* Exercise description:
Nothing should differ between your output and the entries below.

* Stored data:
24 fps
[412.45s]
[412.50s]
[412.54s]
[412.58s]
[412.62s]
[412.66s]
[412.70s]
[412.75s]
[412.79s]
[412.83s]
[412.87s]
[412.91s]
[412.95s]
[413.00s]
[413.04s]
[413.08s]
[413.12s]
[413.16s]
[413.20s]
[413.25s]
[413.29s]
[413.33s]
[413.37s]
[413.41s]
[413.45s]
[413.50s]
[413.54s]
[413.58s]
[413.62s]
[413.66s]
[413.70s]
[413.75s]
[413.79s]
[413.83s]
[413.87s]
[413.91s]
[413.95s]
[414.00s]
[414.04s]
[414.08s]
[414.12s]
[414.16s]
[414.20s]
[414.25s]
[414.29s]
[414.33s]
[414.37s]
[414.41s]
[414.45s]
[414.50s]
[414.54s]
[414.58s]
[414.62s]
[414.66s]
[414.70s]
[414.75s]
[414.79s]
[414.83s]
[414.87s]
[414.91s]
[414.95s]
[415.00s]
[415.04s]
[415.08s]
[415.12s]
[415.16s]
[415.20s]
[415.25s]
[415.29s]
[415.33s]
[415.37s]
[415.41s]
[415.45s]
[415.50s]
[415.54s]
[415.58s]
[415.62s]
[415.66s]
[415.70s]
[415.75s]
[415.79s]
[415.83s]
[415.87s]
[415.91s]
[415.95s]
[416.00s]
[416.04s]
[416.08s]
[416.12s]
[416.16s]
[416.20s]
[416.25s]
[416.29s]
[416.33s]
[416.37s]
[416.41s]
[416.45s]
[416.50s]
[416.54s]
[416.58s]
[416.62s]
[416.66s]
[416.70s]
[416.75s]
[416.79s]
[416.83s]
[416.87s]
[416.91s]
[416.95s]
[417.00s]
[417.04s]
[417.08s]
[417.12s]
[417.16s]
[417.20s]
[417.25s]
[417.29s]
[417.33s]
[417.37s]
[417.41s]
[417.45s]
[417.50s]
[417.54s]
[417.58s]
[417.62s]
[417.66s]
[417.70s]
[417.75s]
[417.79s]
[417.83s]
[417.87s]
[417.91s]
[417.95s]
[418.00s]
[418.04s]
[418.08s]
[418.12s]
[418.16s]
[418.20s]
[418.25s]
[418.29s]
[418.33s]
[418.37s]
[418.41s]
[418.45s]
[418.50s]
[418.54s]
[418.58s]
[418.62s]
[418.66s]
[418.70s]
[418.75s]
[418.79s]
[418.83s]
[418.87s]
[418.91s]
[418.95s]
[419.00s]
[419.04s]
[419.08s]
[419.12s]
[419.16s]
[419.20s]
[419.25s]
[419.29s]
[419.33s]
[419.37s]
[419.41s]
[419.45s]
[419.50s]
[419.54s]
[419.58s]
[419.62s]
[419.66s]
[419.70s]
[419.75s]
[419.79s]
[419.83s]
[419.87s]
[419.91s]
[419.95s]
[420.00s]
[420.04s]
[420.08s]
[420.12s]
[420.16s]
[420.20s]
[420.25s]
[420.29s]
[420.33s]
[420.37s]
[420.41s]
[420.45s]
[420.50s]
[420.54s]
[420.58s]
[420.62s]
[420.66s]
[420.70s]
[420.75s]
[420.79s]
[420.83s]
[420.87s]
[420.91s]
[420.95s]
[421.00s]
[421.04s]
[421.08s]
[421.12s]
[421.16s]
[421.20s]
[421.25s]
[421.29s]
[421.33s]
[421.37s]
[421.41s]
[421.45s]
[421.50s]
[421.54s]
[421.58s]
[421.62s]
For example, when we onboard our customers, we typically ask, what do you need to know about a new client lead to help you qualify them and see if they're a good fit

* Result:
24 fps
[412.45s]
[412.50s]
[412.54s]
[412.58s]
[412.62s]
[412.66s]
[412.70s]
[412.75s]
[412.79s]
[412.83s]
[412.87s]
[412.91s]
[412.95s]
[413.00s]
[413.04s]
[413.08s]
[413.12s]
[413.16s]
[413.20s]
[413.25s]
[413.29s]
[413.33s]
[413.37s]
[413.41s]
[413.45s]
[413.50s]
[413.54s]
[413.58s]
[413.62s]
[413.66s]
[413.70s]
[413.75s]
[413.79s]
[413.83s]
[413.87s]
[413.91s]
[413.95s]
[414.00s]
[414.04s]
[414.08s]
[414.12s]
[414.16s]
[414.20s]
[414.25s]
[414.29s]
[414.33s]
[414.37s]
[414.41s]
[414.45s]
[414.50s]
[414.54s]
[414.58s]
[414.62s]
[414.66s]
[414.70s]
[414.75s]
[414.79s]
[414.83s]
[414.87s]
[414.91s]
[414.95s]
[415.00s]
[415.04s]
[415.08s]
[415.12s]
[415.16s]
[415.20s]
[415.25s]
[415.29s]
[415.33s]
[415.37s]
[415.41s]
[415.45s]
[415.50s]
[415.54s]
[415.58s]
[415.62s]
[415.66s]
[415.70s]
[415.75s]
[415.79s]
[415.83s]
[415.87s]
[415.91s]
[415.95s]
[416.00s]
[416.04s]
[416.08s]
[416.12s]
[416.16s]
[416.20s]
[416.25s]
[416.29s]
[416.33s]
[416.37s]
[416.41s]
[416.45s]
[416.50s]
[416.54s]
[416.58s]
[416.62s]
[416.66s]
[416.70s]
[416.75s]
[416.79s]
[416.83s]
[416.87s]
[416.91s]
[416.95s]
[417.00s]
[417.04s]
[417.08s]
[417.12s]
[417.16s]
[417.20s]
[417.25s]
[417.29s]
[417.33s]
[417.37s]
[417.41s]
[417.45s]
[417.50s]
[417.54s]
[417.58s]
[417.62s]
[417.66s]
[417.70s]
[417.75s]
[417.79s]
[417.83s]
[417.87s]
[417.91s]
[417.95s]
[418.00s]
[418.04s]
[418.08s]
[418.12s]
[418.16s]
[418.20s]
[418.25s]
[418.29s]
[418.33s]
[418.37s]
[418.41s]
[418.45s]
[418.50s]
[418.54s]
[418.58s]
[418.62s]
[418.66s]
[418.70s]
[418.75s]
[418.79s]
[418.83s]
[418.87s]
[418.91s]
[418.95s]
[419.00s]
[419.04s]
[419.08s]
[419.12s]
[419.16s]
[419.20s]
[419.25s]
[419.29s]
[419.33s]
[419.37s]
[419.41s]
[419.45s]
[419.50s]
[419.54s]
[419.58s]
[419.62s]
[419.66s]
[419.70s]
[419.75s]
[419.79s]
[419.83s]
[419.87s]
[419.91s]
[419.95s]
[420.00s]
[420.04s]
[420.08s]
[420.12s]
[420.16s]
[420.20s]
[420.25s]
[420.29s]
[420.33s]
[420.37s]
[420.41s]
[420.45s]
[420.50s]
[420.54s]
[420.58s]
[420.62s]
[420.66s]
[420.70s]
[420.75s]
[420.79s]
[420.83s]
[420.87s]
[420.91s]
[420.95s]
[421.00s]
[421.04s]
[421.08s]
[421.12s]
[421.16s]
[421.20s]
[421.25s]
[421.29s]
[421.33s]
[421.37s]
[421.41s]
[421.45s]
[421.50s]
[421.54s]
[421.58s]
[421.62s]
For example, when we onboard our customers, we typically ask, what do you need to know about a new client lead to help you qualify them and see if they're a good fit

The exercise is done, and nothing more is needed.